What’s behind this? In a couple of words – tax avoidance.

Much of the “increase” in GDP comes from FDI (specifically M&A) and “exports”. What happened was a slew of big companies transferred their assets to take advantage of Ireland’s low tax regime, and as a result, “investment” rose 26.7% while exports and imports rose 34.4% and 21.7% respectively. The industrial sector expanded by 87.3% (!).

None of this however is “real”, in the sense of economic activity taking place within Ireland itself, beyond the lawyers, bankers and accountants who manage the process. Companies like Apple and Google typically use tax havens to shield their earnings from taxes, even as the revenue is actually “earned” elsewhere.

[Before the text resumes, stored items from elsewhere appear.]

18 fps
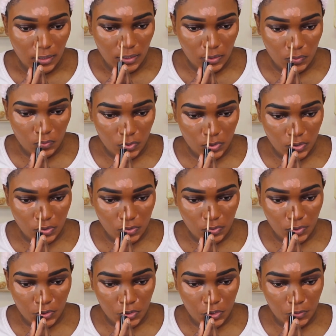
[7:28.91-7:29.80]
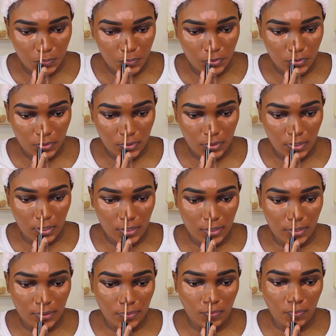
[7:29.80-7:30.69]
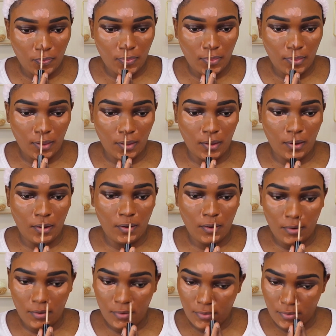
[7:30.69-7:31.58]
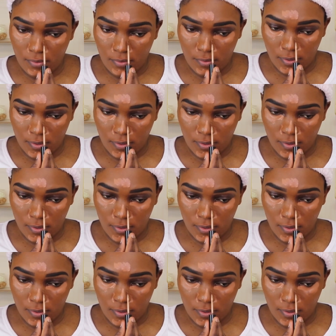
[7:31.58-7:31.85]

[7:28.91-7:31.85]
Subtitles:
and we're just going to put that thereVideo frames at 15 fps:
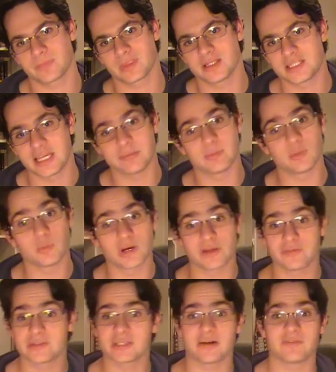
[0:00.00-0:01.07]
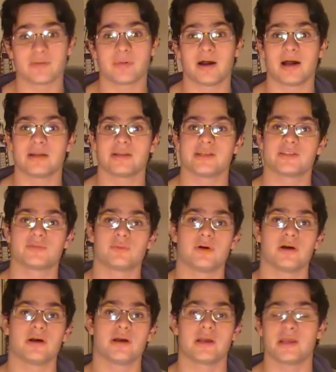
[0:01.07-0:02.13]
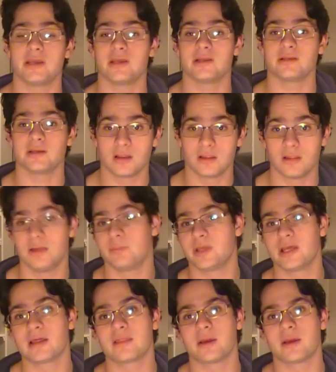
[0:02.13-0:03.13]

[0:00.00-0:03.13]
Tim and one of his other partners were in Libya.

This is really borrowing (or should I say, leeching away) GDP and tax revenues from everyone else, which lowers aggregate global taxes without much of an offsetting benefit. Moreover, there is the ethical argument that such corporate activity is taking advantage of other countries investment in infrastructure, local labour and social capital, without contributing to the upkeep of it.

Tax havens of course benefit, but not to the same extent as the increase in GDP, as this is really a shift in accounting rather than a shift in real economic activity. One example quoted was an increase in “imports” of aircraft for leasing (i.e. for re-exporting), aricraft which for the most part obviously never landed on Irish shores.

I’ve talked before about the ambiguity in FDI statistics and why GDP can be misleading. Chalk this one up as a prime example of why.